Silva Consultants | 12/07/14 05:44pm
The specifics of the lien process varies from state to state, but Ben and Greg have done a good of summarizing the basics. Here in Washington, it is very common for suppliers to send out "Right to Lien" notices to property owners when they furnish equipment, materials, or labor for a construction project. This is done routinely without regard to the creditworthiness of any of the parties.
This notice has no power in itself, but serves to forewarn the property owner that someone could place a lien against their property if their contractor(s) don't pay their bills.
Before making final payment to a contractor, the property owner should request "lien releases" from all contractors and suppliers related to his project. This is one checkbox on the project closeout checklist typically used by architects/engineers/consultants.
IPVMU Certified | 12/07/14 06:07pm
This worked very well for us. Back in 1999 we landed a huge job for us. It required over 120K of camera equipment - way outside our normal buying limits. To get the equipment, we needed sign off from our bank and the customer. They created the separate account and required a letter of agreement from our customer. It was the first time I had ever heard of such a thing, but it came down very nicely. We got incremental billings as equipment was delivered and made incremental payments to the manufacturer. When we sent a final payment to the manufacturer, they sent a letter of release to both the customer and the bank. I don't recall it being super formal, but those were a little easier ( less lawyerly ) times and I'm sure the paper meant something.

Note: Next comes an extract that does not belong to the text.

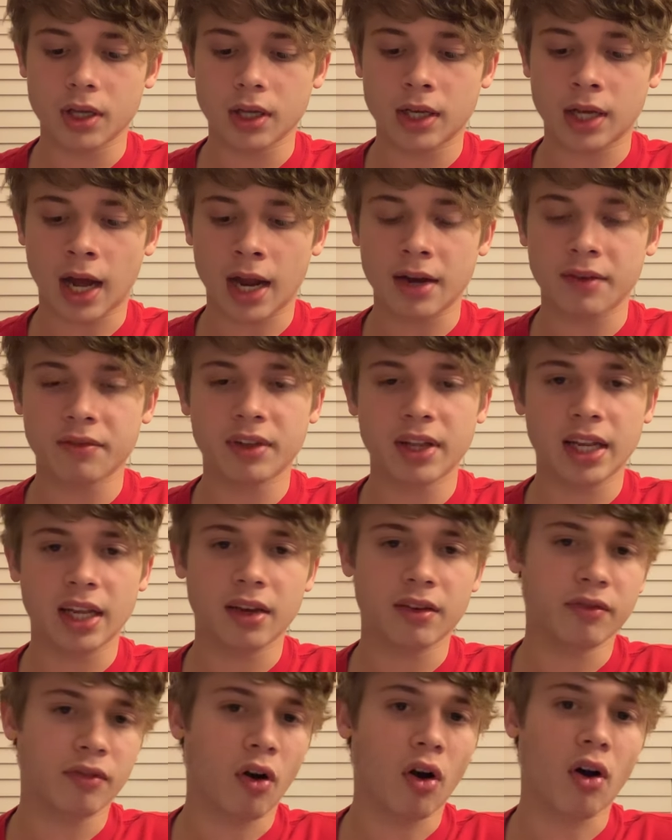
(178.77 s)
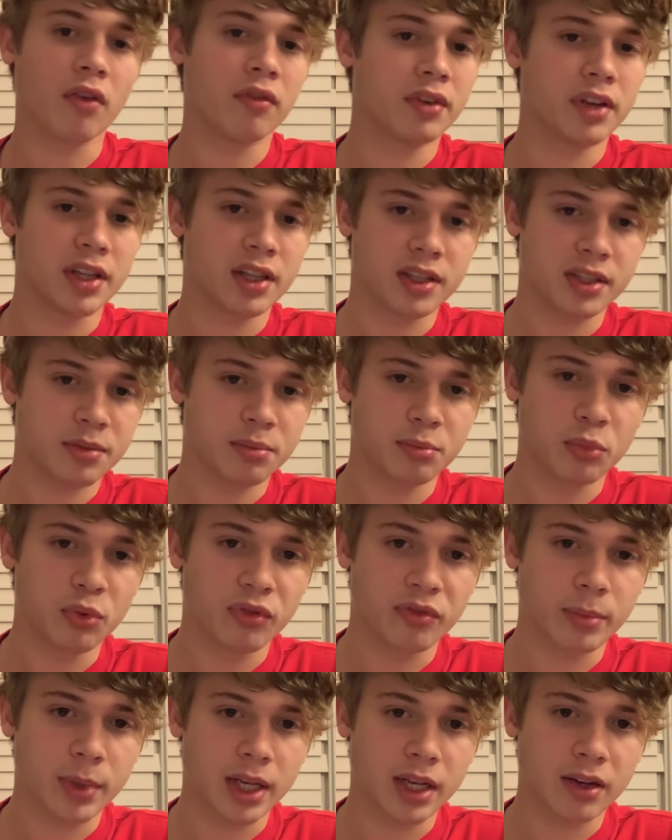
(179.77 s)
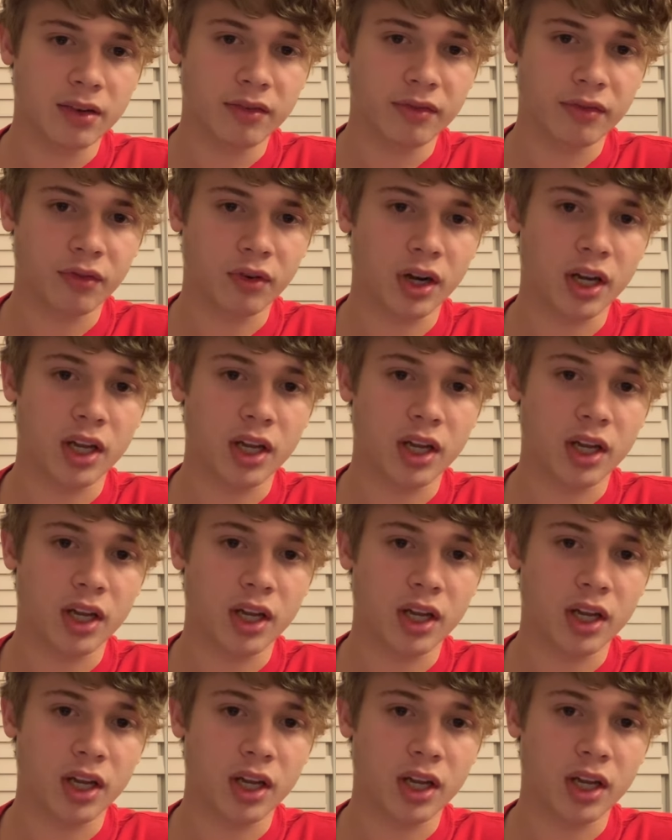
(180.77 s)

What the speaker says: kind of getting involved in this movement for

Since then we have grown. That would still be a big job for us, but we now have the resources to handle it without asking the manufacturer.
100% True Story.
A friend of mine owns a telecom company, he sould a $50,000 large phone system to a company and was properly paid. Four months later he recieved a court order to return the funds, as the company had filed for bankruptcy, and the court decided the company had improperly paid non secured vendors ahead of others. He lost the equipment too, as they hadn't filed the proper lien paperwork. So the equipment became an asset and was sold at auction to pay secured creditors. This experience destroys the saying, "It's not a sale until the check cashes." So protect your own interests by filing the necessary paperwork in your own state, even if the customer is paying cash.

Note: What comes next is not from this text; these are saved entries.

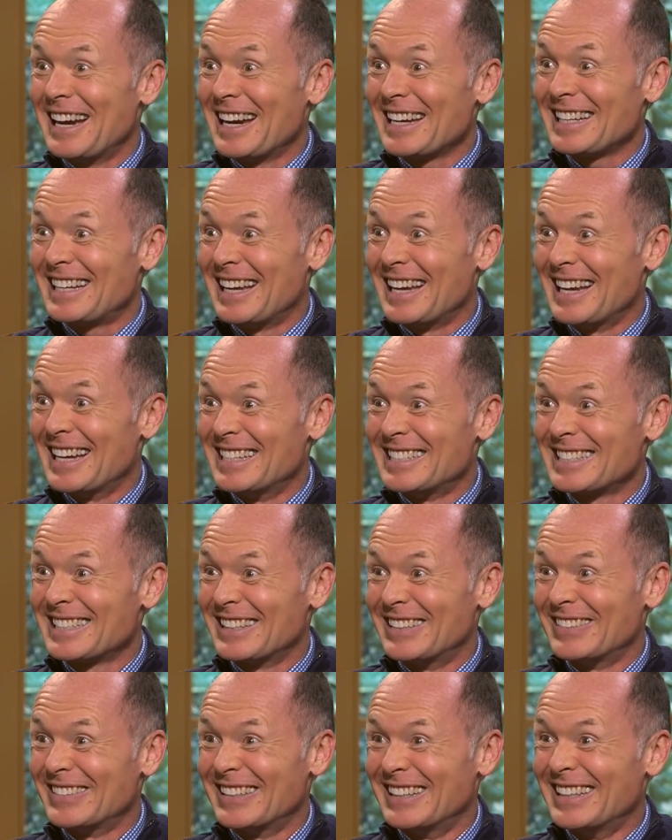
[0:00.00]
Yes, the, the
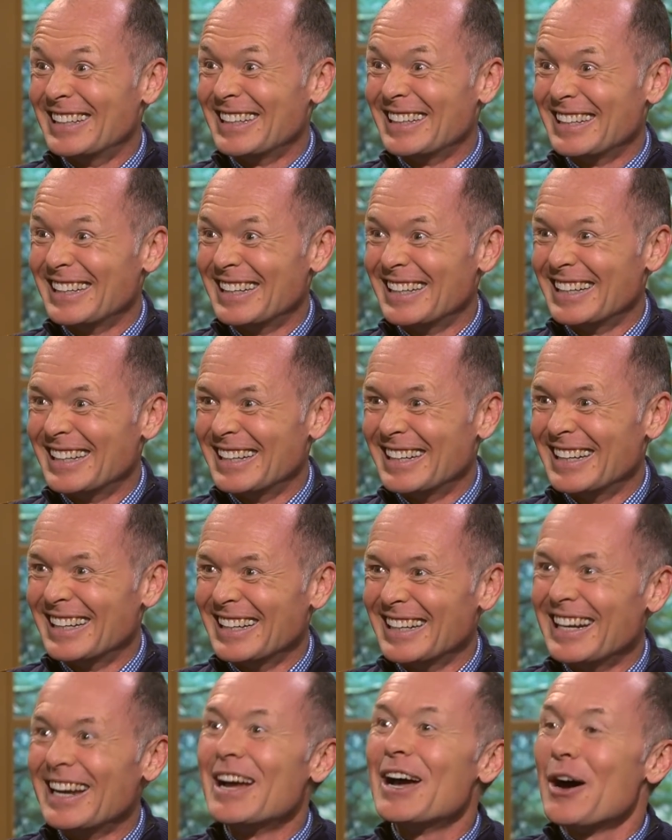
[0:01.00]
Argentinian
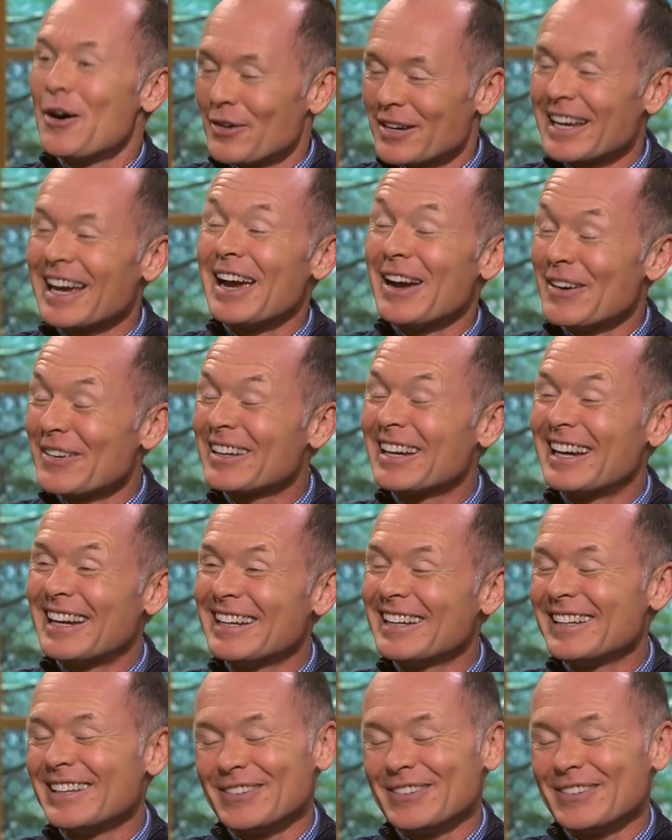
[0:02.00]
Spanish. Okay, okay.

Ben Murphy's law also applied daily in Serbia. Know second-hand a few people who got liened on by creditor when they do not pay. Liened on hard.
Interesting the timing in this, as we had our first experiance with this recently as an integrator doing an install, using a new distrubutor who is used to doing this, sent our customer a letter. Let's just say the poop hit the fan. We were very ticked about this because it caused our customer concern and we did not intend for it to happen. The distributor was very good about sending a recind letter and we let it pass as a misunderstanding. But it was a learning experiance and based on these comments, maybe useful in the future.